ConformalHDC: Uncertainty-Aware Hyperdimensional Computing with Application to Neural Decoding
New framework combines conformal prediction with HDC to create robust, uncertainty-aware neuromorphic systems.
A research team from UC Irvine and UC San Diego has introduced ConformalHDC, a novel framework that integrates conformal prediction with Hyperdimensional Computing (HDC) to address a critical limitation in neuromorphic systems. While HDC offers computational efficiency for brain-inspired computing, it traditionally lacks rigorous uncertainty quantification, leaving systems vulnerable to outliers and adversarial attacks. ConformalHDC solves this by providing statistical guarantees through two complementary approaches: a set-valued formulation that creates enclosed decision boundaries with finite-sample coverage guarantees, and a point-valued formulation that can improve accuracy by accounting for class interactions.
The team demonstrated ConformalHDC's effectiveness on the challenging task of decoding non-spatial stimulus information from hippocampal neuron recordings during sequence memory tasks. The system not only accurately decoded neural activity but also provided reliable uncertainty estimates and correctly abstained when presented with data from different behavioral states.

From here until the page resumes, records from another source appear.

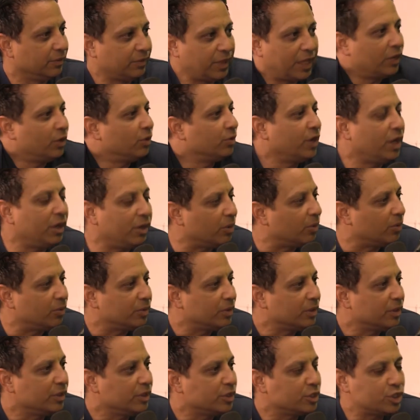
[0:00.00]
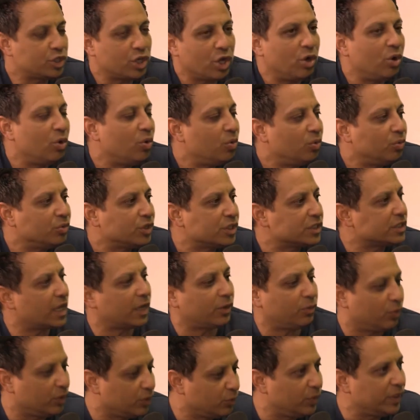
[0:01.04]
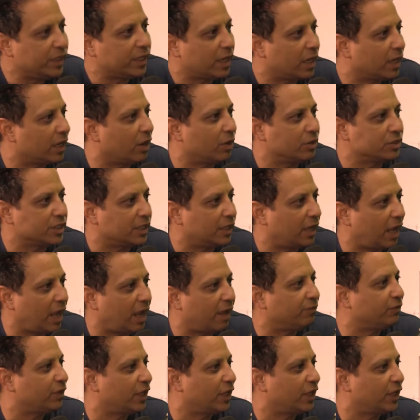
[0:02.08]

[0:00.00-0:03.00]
They don't know. So just like when we cut ours in half,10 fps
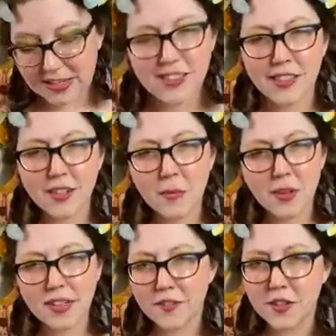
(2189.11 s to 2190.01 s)
It's a little
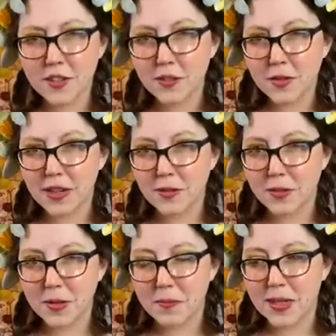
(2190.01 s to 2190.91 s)
more difficult when I'm
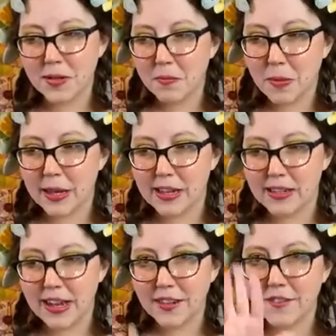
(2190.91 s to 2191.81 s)
trimming
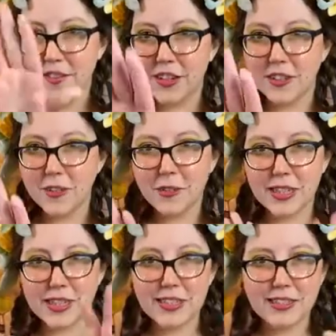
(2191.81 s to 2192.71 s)
and
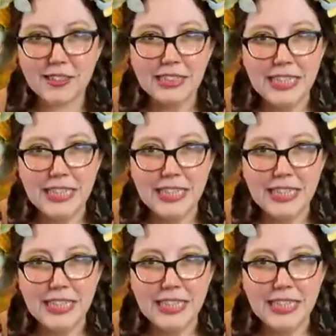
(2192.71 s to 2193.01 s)
videoing.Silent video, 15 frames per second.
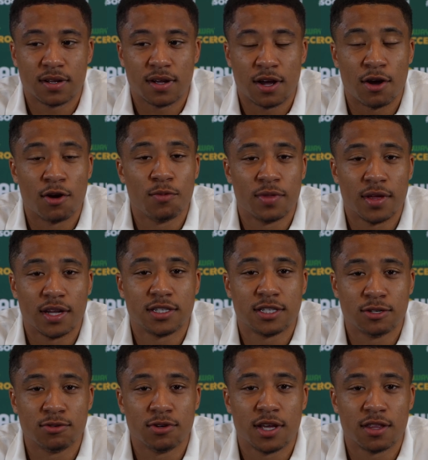I hope that I
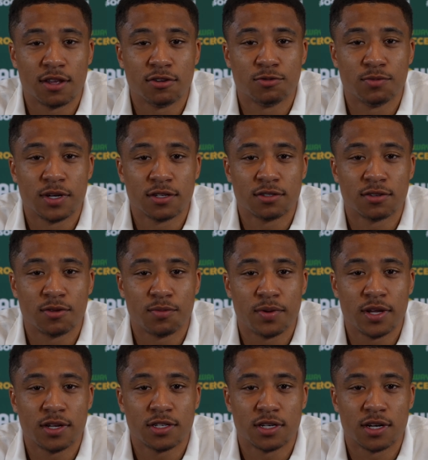still get those minutes on the
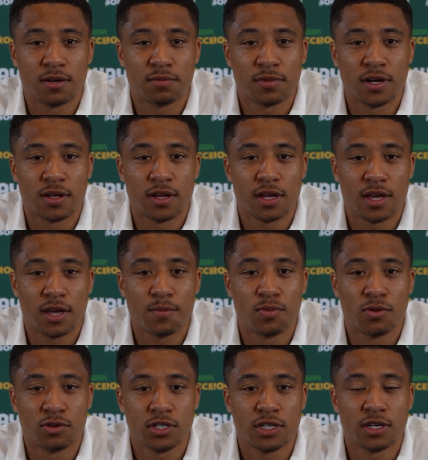pitch, and I'm going to keep
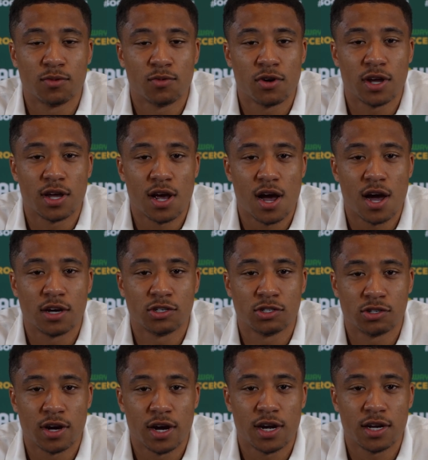pushing and working hard in
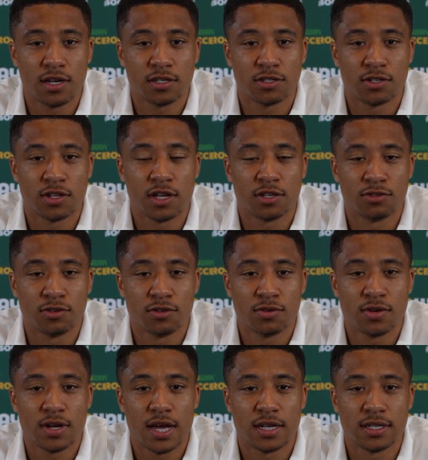training, so that I
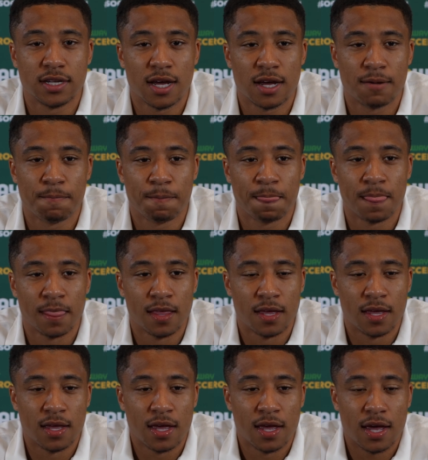do. And um,
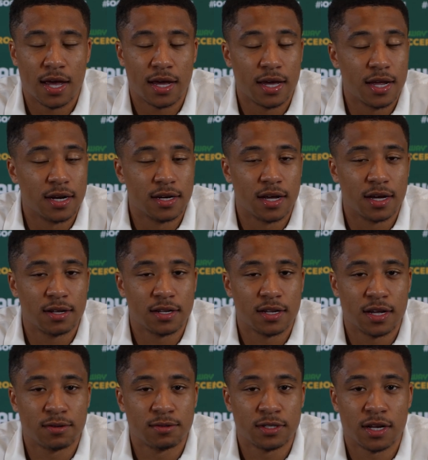again, like
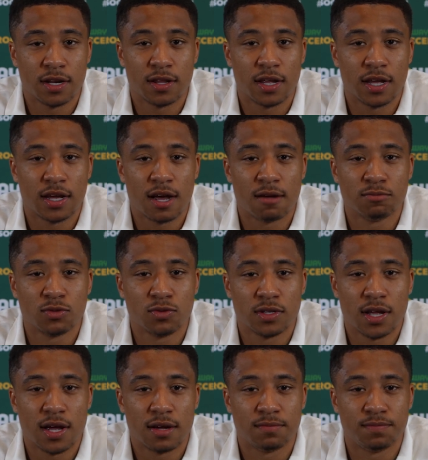like we said, it comes with
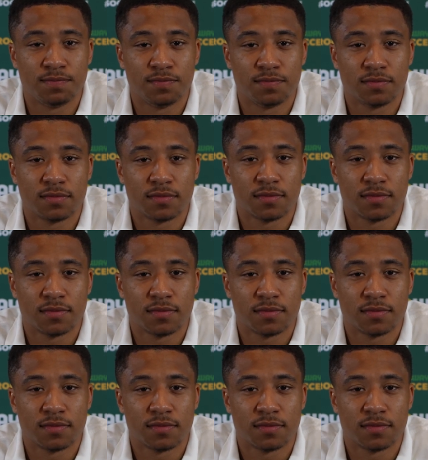um,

This breakthrough enables more robust brain-computer interfaces and neuromorphic hardware that can operate reliably in real-world conditions where uncertainty is inherent. The framework's computational efficiency combined with statistical rigor makes it particularly suitable for edge devices and implantable neural interfaces that require both accuracy and safety guarantees.
- Combines conformal prediction with Hyperdimensional Computing (HDC) to provide statistical uncertainty guarantees
- Tested on hippocampal neural decoding with accurate stimulus interpretation and correct abstention from uncertain inputs
- Enables more reliable brain-computer interfaces and neuromorphic hardware with enclosed decision boundaries
Why It Matters
Enables safer, more reliable brain-computer interfaces and neuromorphic systems that can quantify uncertainty in real-time.